Buzzfeed infiltrated a racist teen message group and it's amazing

edit-wide-13493-1436388884-6Today's required reading; Joe Bernstein did not have to tell them his last name to get in.

…my time in WPWW convinced me that our picture of the white supremacist internet is strikingly outdated, incomplete. For all the press it has received in recent weeks, Stormfront (and its ilk) is old and ugly technology, a web forum (with flat membership) and a complementary talk radio show run and hosted by a 61-year-old former grand wizard of the Ku Klux Klan whom some posters on WPWW deride as an old crank. The 'Youth' subforum receives a few posts a day, if that.
On the other hand, the Kik group is optimized, instantaneous, integrated. Some days see hundreds of posts. This is white supremacism that looks like today's social internet — comprising many forms of media and users from around the world, weirdly irreverent, continuous. As one poster, who said he is an 18-year-old living in Stockholm, told me, "We use it because we are able to communicate across borders and timezones, instantly without the delay of a forum or website."

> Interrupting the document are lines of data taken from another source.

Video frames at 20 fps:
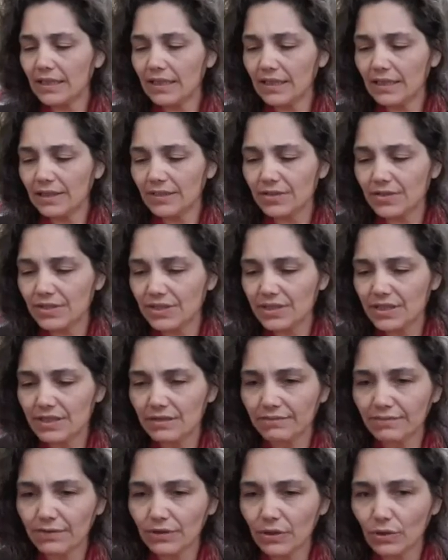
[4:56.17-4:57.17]
energies
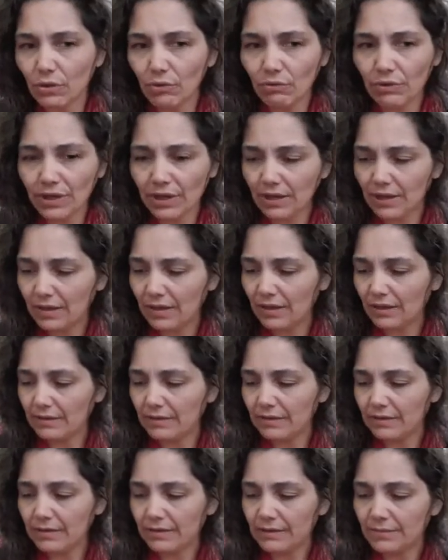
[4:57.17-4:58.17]
to flow
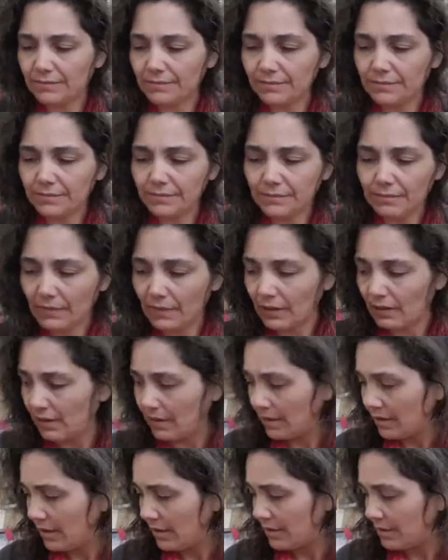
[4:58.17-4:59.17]
in.
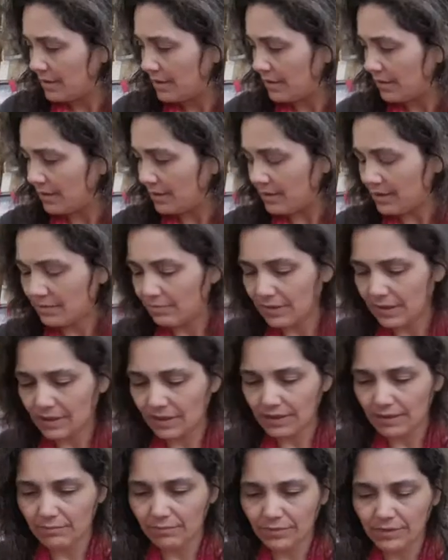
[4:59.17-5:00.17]
Excuse me.
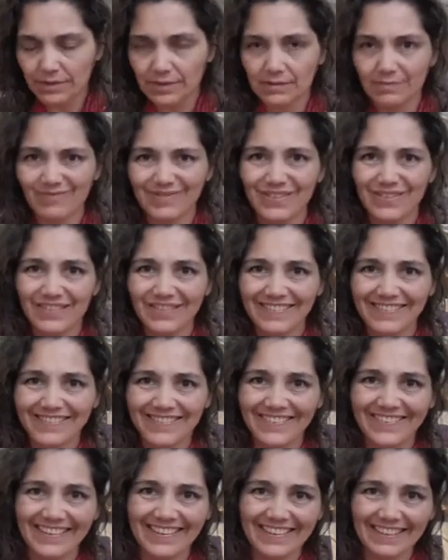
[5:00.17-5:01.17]
I'm going to put some
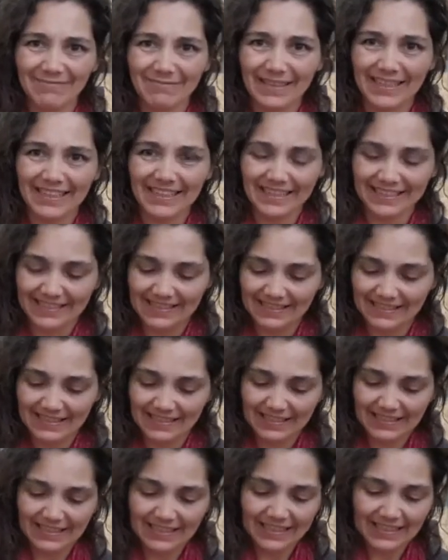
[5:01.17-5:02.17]
oil on my hands.
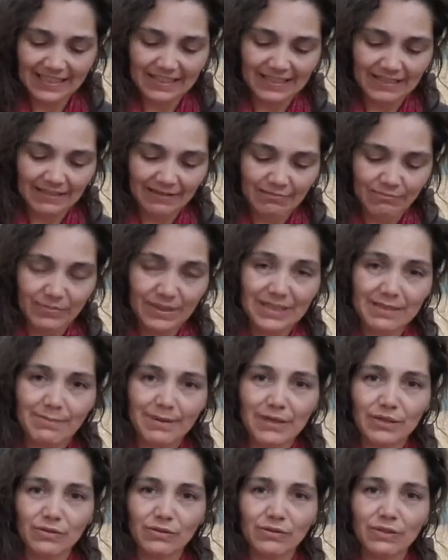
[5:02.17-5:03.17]
My
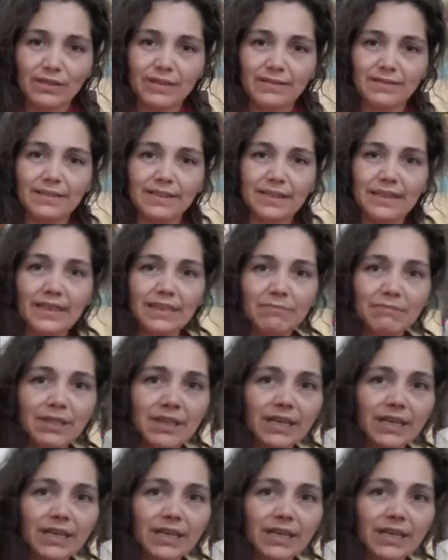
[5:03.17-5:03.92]
special oil that I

It's the kind of place where someone will say "we're all biracial genderfluid furries here, can't we get along?", but be too dumb to know when they're quoting black rappers.

Another poster wrote longingly about his desire to look more Aryan, and he showed the group the blue colored contacts he bought to that end. To say the group has homoerotic undertones would be an understatement. … At times WPWW simply struck me as a way for lonely, bored, and confused teenagers to blow off steam and to try on new identities — political, sexual, and otherwise. I would later find out that WPWW had splintered from a more extreme Kik group three months earlier, after "skinheads" in the former group objected to the part-Jewish ancestry of a frequent poster. A lot of the chat in the group had absolutely nothing to do with white supremacy

The message is a shape-shifting parasitical meme-toilet that everyone thinks they can sort or control or reduce to something simpler—but never quite do—and needy kids are its medium.